History Section: Users can view all previously generated images along with the prompts used. This feature helps users keep track of their creations and revisit past work.
Multiple Images: Users can currently generate up to 4 images simultaneously from a single prompt.
Pricing: At present, generating a single image costs 3 cents. For example, running one prompt with 4 variations will cost 12 cents.
Inference Steps
It controls the number of steps the model takes during image generation.
More Steps: Produces detailed and high-quality images but takes longer. Give more shadows, saturated colours and glossy effect. Works best for 3D character generations.
Fewer Steps: Quicker generation but may result in simpler natural outputs. Sometimes, images may appear simplistic or overly smooth.
Tip: Extreme values for inference steps or guidance scale may lead to overly saturated or distorted images. Start with middle ranges to balance detail and efficiency.
Seed Number (1-1000):
It ensures consistency or introduces variation in image outputs.

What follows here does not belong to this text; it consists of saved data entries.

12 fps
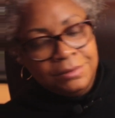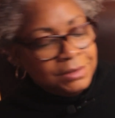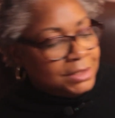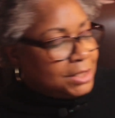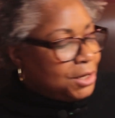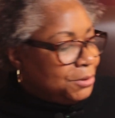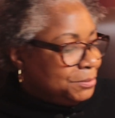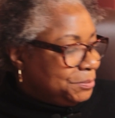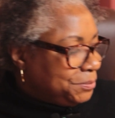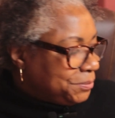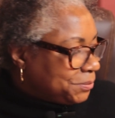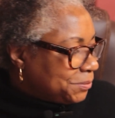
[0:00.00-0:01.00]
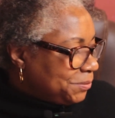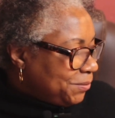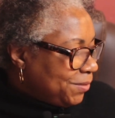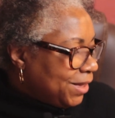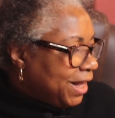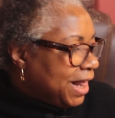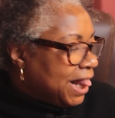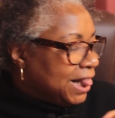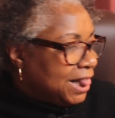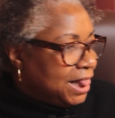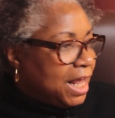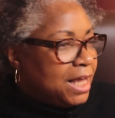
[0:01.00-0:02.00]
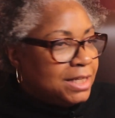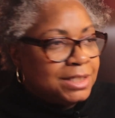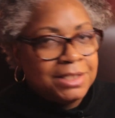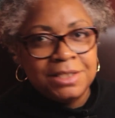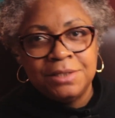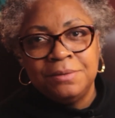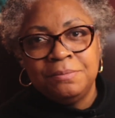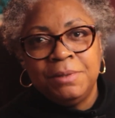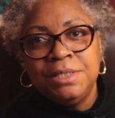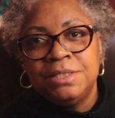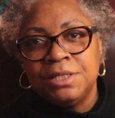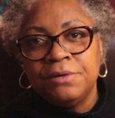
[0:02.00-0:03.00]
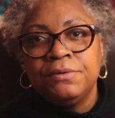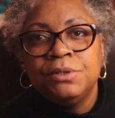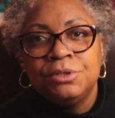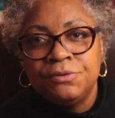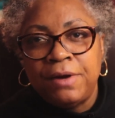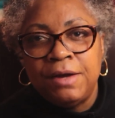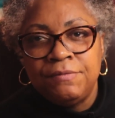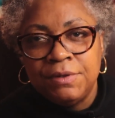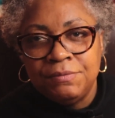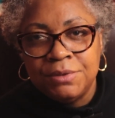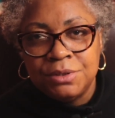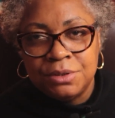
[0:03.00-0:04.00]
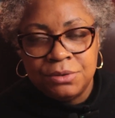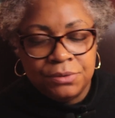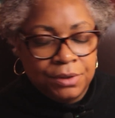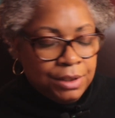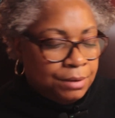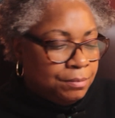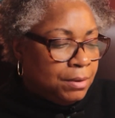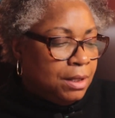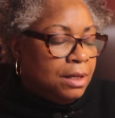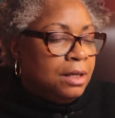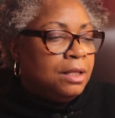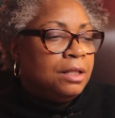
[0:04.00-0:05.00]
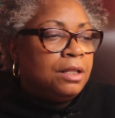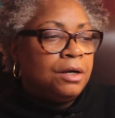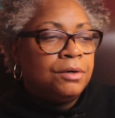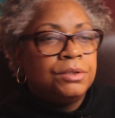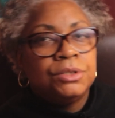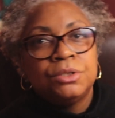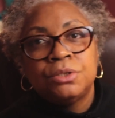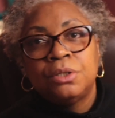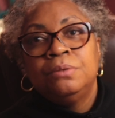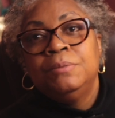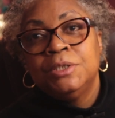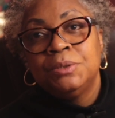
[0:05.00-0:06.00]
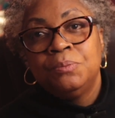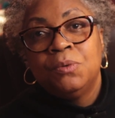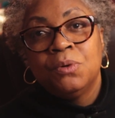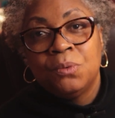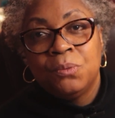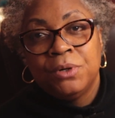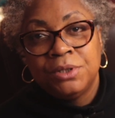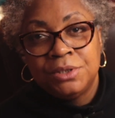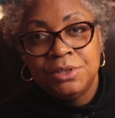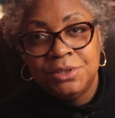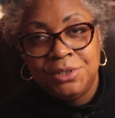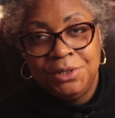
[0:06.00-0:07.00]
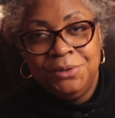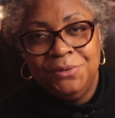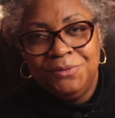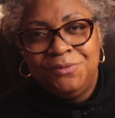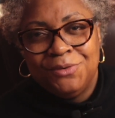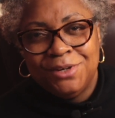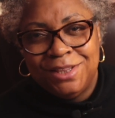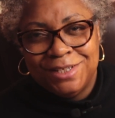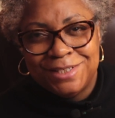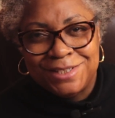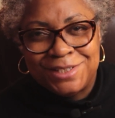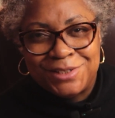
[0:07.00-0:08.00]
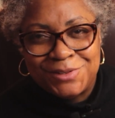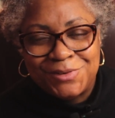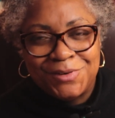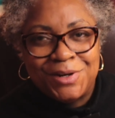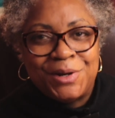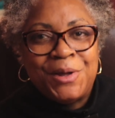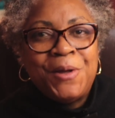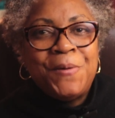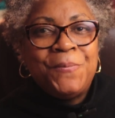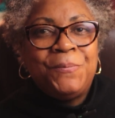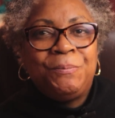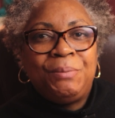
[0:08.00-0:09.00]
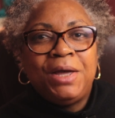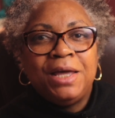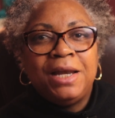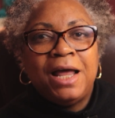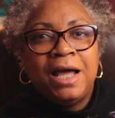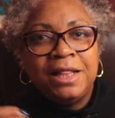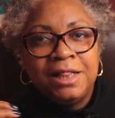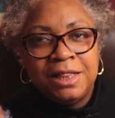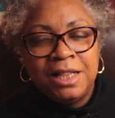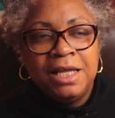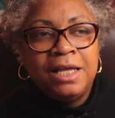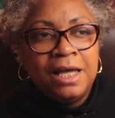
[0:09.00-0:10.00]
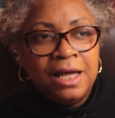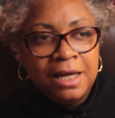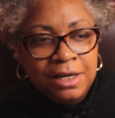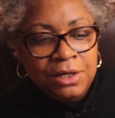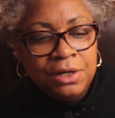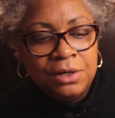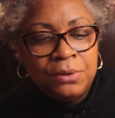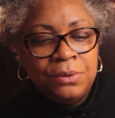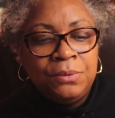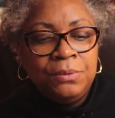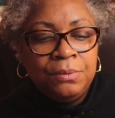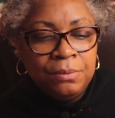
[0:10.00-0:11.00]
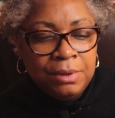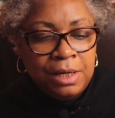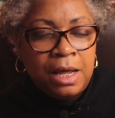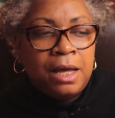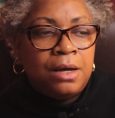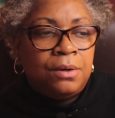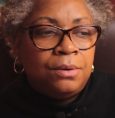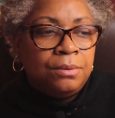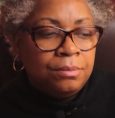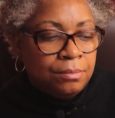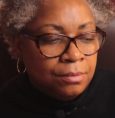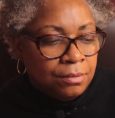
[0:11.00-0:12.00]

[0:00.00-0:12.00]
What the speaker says: so that's my zero draft of the story. There is so much more work to do for this story, but I think I know now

Same Seed: Reproduces the exact image style every time.
Different Seeds: Generates diverse styles.
For instance, if you use the same seed (e.g., 75) and input the same prompt (e.g., "a elephant wearing sunglasses”), the resulting images will be identical for that seed.
Seed feature is particularly useful for:
Consistency: Maintaining a uniform style across multiple images, such as creating a series featuring a animal, specific objects etc. in the same artistic style.
Variety: By changing the seed, you can explore different styles for the same subject.
Guidance Scale:
Adjusts how strictly the model follows the prompt.
Higher Scale: Aligns more closely with the prompt, potentially reducing creativity.
Lower Scale: Allows for more flexibility and imaginative results.
Extremes in guidance scale might lead to unusual or broken images, especially if the prompt includes elements outside the system’s training scope.
Comic Style Toggle: Activates the comic/cartoon effect. This is optimized for the model’s training style.
The foundation of the Image Hub is Stable Diffusion XL (SDXL), an open-source model recognized for its exceptional image generation quality and flexible commercial licensing.
We enhanced the model’s capabilities for comic-style outputs through a process of fine-tuning using LoRA (Low-Rank Adaptation). This allowed us to adapt the model without altering its original weights, while retaining memory efficiency and cost-effectiveness.
Using LoRA, we added extra layers (specialized learnable matrices) to the model that focused on the comic style, making it more efficient without using a lot of memory. The training was done using advanced NVIDIA L4 GPUs through Google Colab Pro, a cloud-based service. We used Hugging Face diffusers library and the Accelerate framework to manage resources.
Through constant testing and improvements, the model was refined to generate high-quality comic-style images.
Image Editing: An advanced editor will allow users to modify generated images directly within the platform.
NFT Minting: Users will be able to mint individual images as NFTs. Collections can also be created and minted as NFT sets for broader applications.